(Stored items)
****************
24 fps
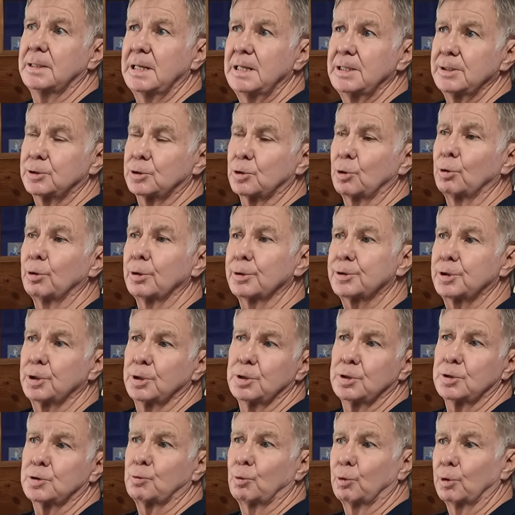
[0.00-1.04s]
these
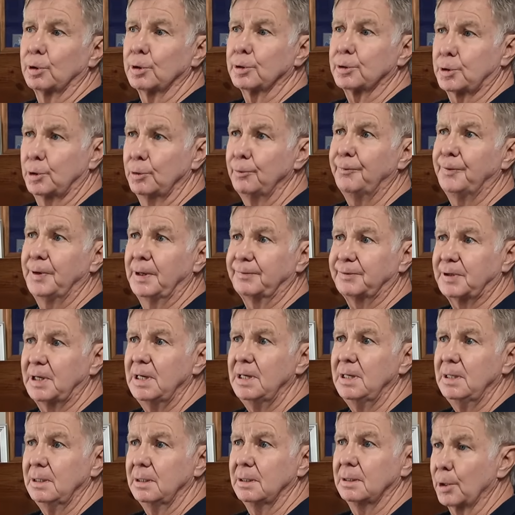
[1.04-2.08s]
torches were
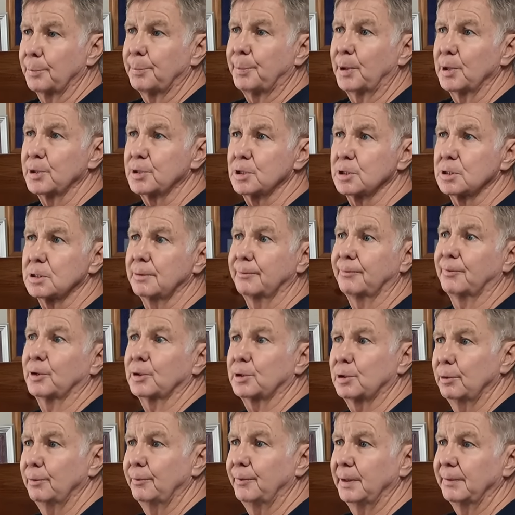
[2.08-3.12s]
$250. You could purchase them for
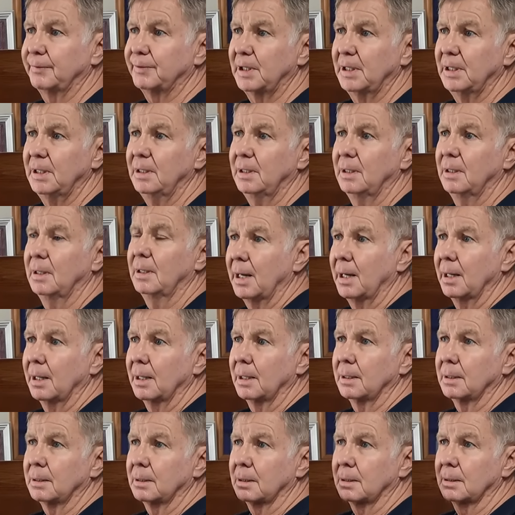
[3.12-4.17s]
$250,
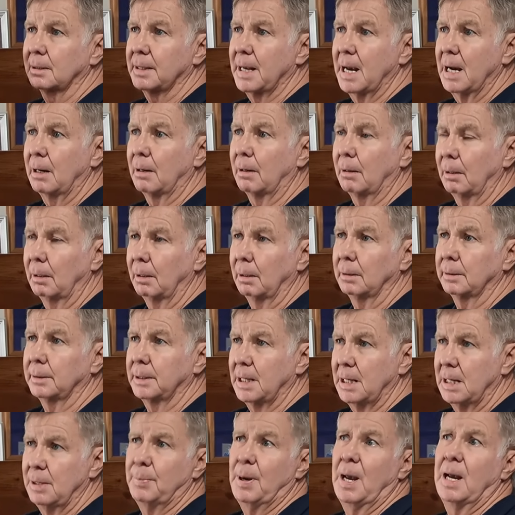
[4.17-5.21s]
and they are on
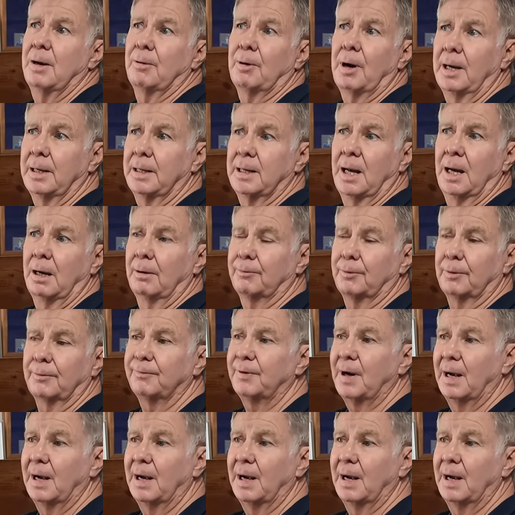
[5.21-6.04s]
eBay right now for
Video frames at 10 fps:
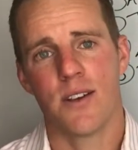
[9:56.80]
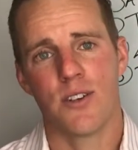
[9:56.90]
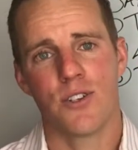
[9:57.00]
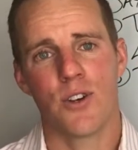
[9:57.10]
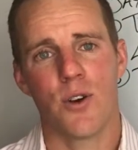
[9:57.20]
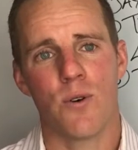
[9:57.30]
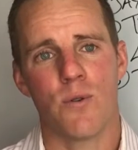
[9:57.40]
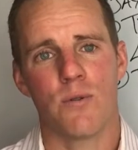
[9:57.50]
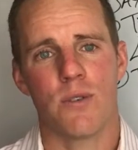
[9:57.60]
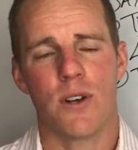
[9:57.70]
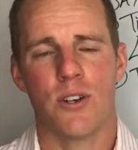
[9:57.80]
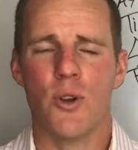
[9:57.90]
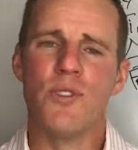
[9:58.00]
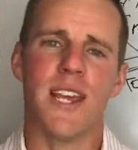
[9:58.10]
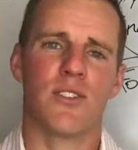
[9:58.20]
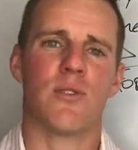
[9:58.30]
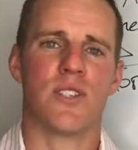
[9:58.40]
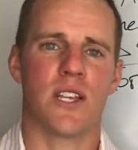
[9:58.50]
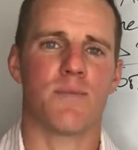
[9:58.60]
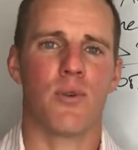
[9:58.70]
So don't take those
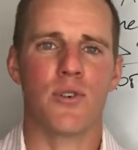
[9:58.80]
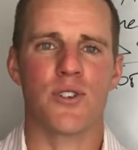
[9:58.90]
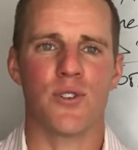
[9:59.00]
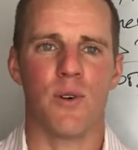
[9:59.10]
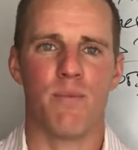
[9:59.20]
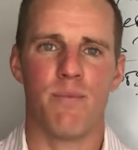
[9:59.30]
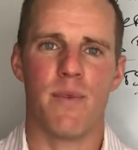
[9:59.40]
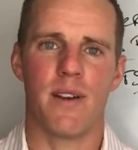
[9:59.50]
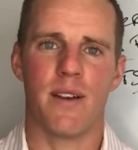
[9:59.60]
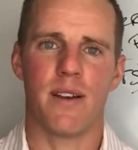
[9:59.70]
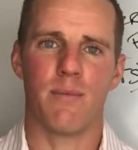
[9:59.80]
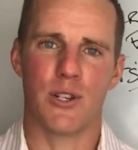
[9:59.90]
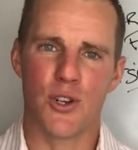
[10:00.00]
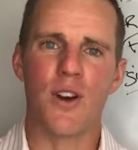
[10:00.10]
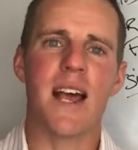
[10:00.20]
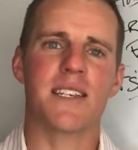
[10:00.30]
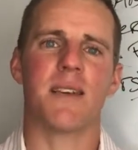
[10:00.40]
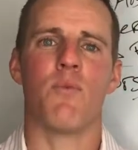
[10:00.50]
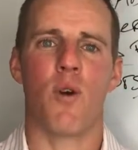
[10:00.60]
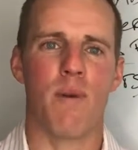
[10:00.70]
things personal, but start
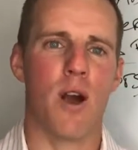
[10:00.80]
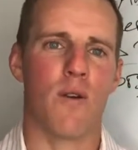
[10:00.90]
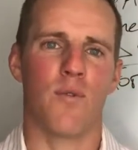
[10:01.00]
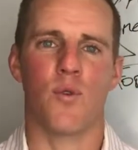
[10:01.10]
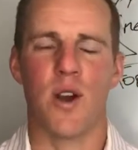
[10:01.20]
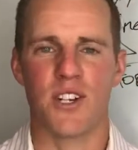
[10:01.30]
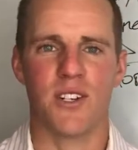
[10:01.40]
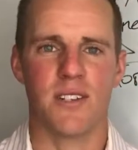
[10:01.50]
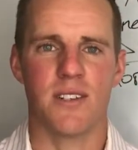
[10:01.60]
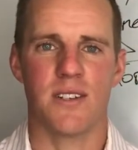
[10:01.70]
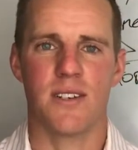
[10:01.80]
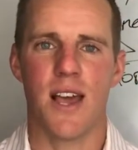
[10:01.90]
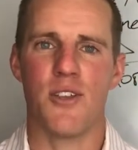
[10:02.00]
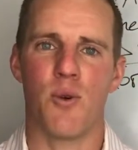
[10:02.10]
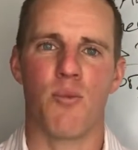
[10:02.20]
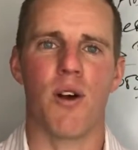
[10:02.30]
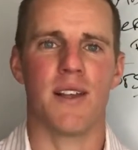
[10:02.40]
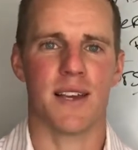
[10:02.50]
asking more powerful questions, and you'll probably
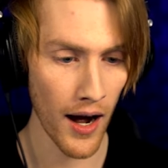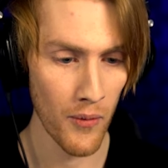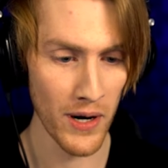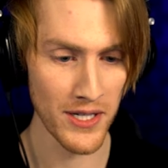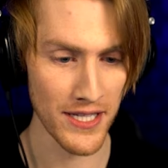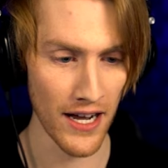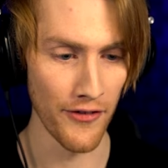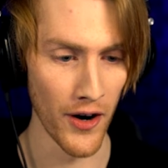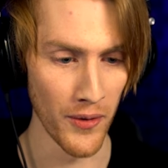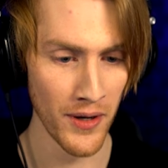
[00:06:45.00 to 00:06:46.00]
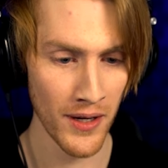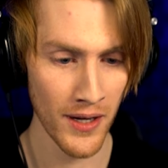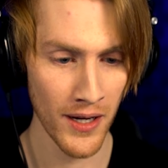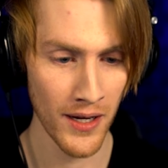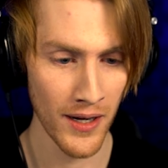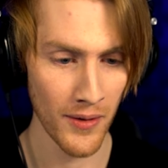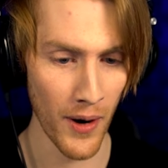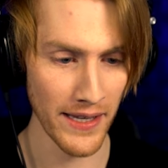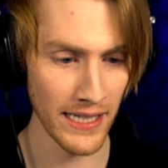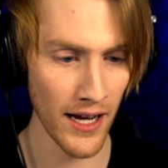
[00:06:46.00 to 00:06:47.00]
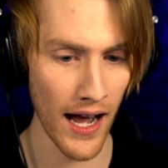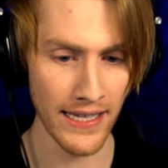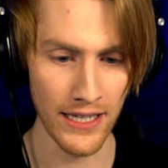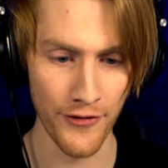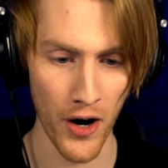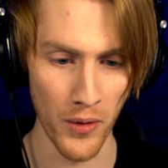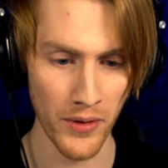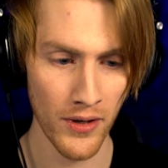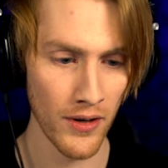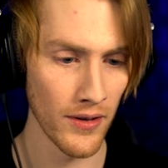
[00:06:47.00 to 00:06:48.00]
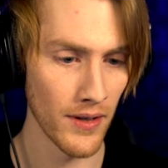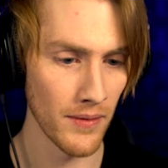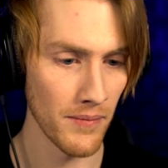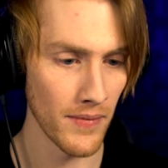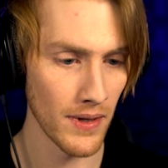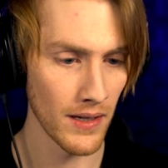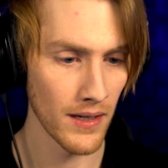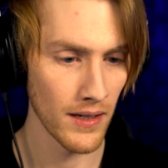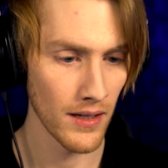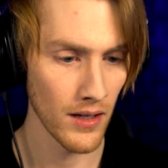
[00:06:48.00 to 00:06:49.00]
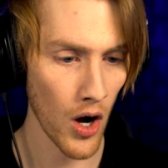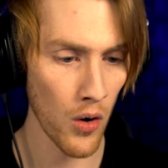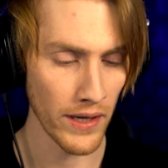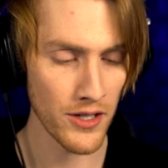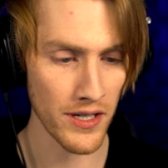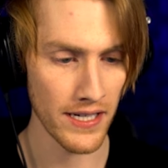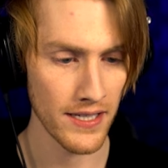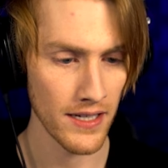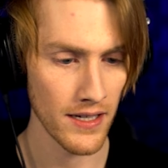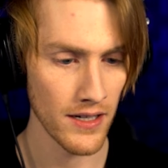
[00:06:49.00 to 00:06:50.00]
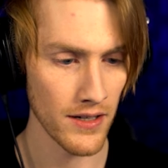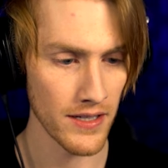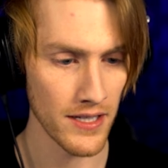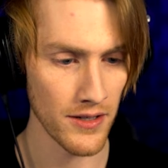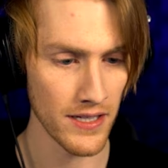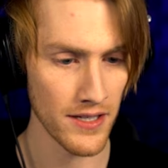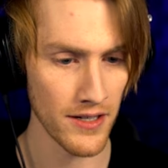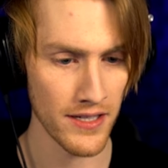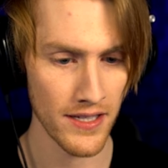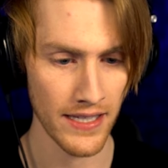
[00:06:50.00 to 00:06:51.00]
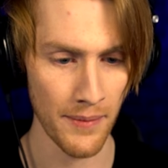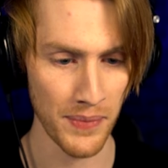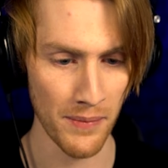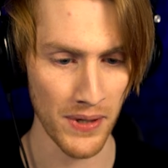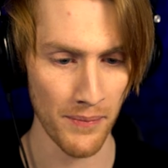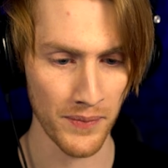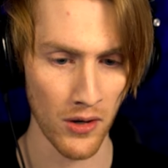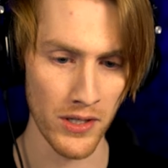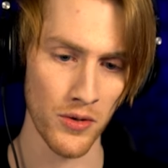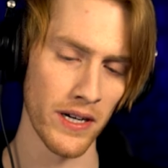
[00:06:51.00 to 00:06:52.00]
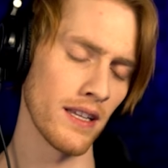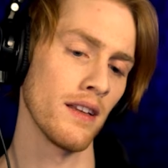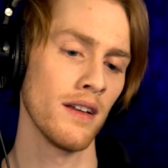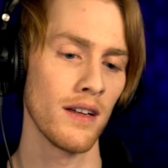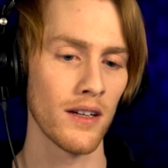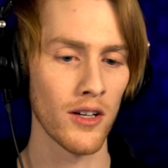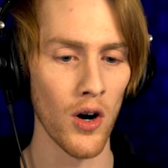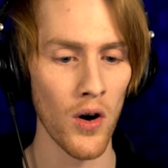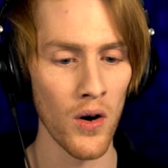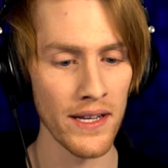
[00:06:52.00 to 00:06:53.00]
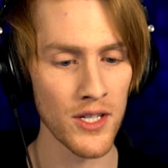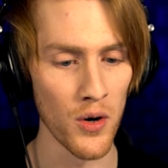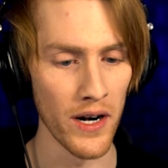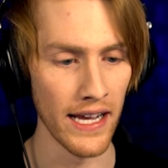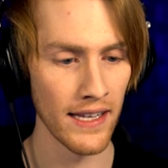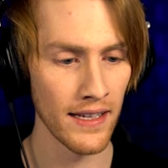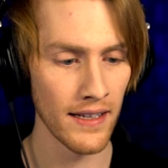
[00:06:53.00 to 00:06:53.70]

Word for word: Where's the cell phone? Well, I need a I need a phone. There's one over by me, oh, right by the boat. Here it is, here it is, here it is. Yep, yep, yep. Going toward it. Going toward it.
****************
Any picture among the entries must be skipped; copy all else exactly.

Output below >>
24 fps
[0.00-1.04s]
these
[1.04-2.08s]
torches were
[2.08-3.12s]
$250. You could purchase them for
[3.12-4.17s]
$250,
[4.17-5.21s]
and they are on
[5.21-6.04s]
eBay right now for
Video frames at 10 fps:
[9:56.80]
[9:56.90]
[9:57.00]
[9:57.10]
[9:57.20]
[9:57.30]
[9:57.40]
[9:57.50]
[9:57.60]
[9:57.70]
[9:57.80]
[9:57.90]
[9:58.00]
[9:58.10]
[9:58.20]
[9:58.30]
[9:58.40]
[9:58.50]
[9:58.60]
[9:58.70]
So don't take those
[9:58.80]
[9:58.90]
[9:59.00]
[9:59.10]
[9:59.20]
[9:59.30]
[9:59.40]
[9:59.50]
[9:59.60]
[9:59.70]
[9:59.80]
[9:59.90]
[10:00.00]
[10:00.10]
[10:00.20]
[10:00.30]
[10:00.40]
[10:00.50]
[10:00.60]
[10:00.70]
things personal, but start
[10:00.80]
[10:00.90]
[10:01.00]
[10:01.10]
[10:01.20]
[10:01.30]
[10:01.40]
[10:01.50]
[10:01.60]
[10:01.70]
[10:01.80]
[10:01.90]
[10:02.00]
[10:02.10]
[10:02.20]
[10:02.30]
[10:02.40]
[10:02.50]
asking more powerful questions, and you'll probably
[00:06:45.00 to 00:06:46.00]
[00:06:46.00 to 00:06:47.00]
[00:06:47.00 to 00:06:48.00]
[00:06:48.00 to 00:06:49.00]
[00:06:49.00 to 00:06:50.00]
[00:06:50.00 to 00:06:51.00]
[00:06:51.00 to 00:06:52.00]
[00:06:52.00 to 00:06:53.00]
[00:06:53.00 to 00:06:53.70]

Word for word: Where's the cell phone? Well, I need a I need a phone. There's one over by me, oh, right by the boat. Here it is, here it is, here it is. Yep, yep, yep. Going toward it. Going toward it.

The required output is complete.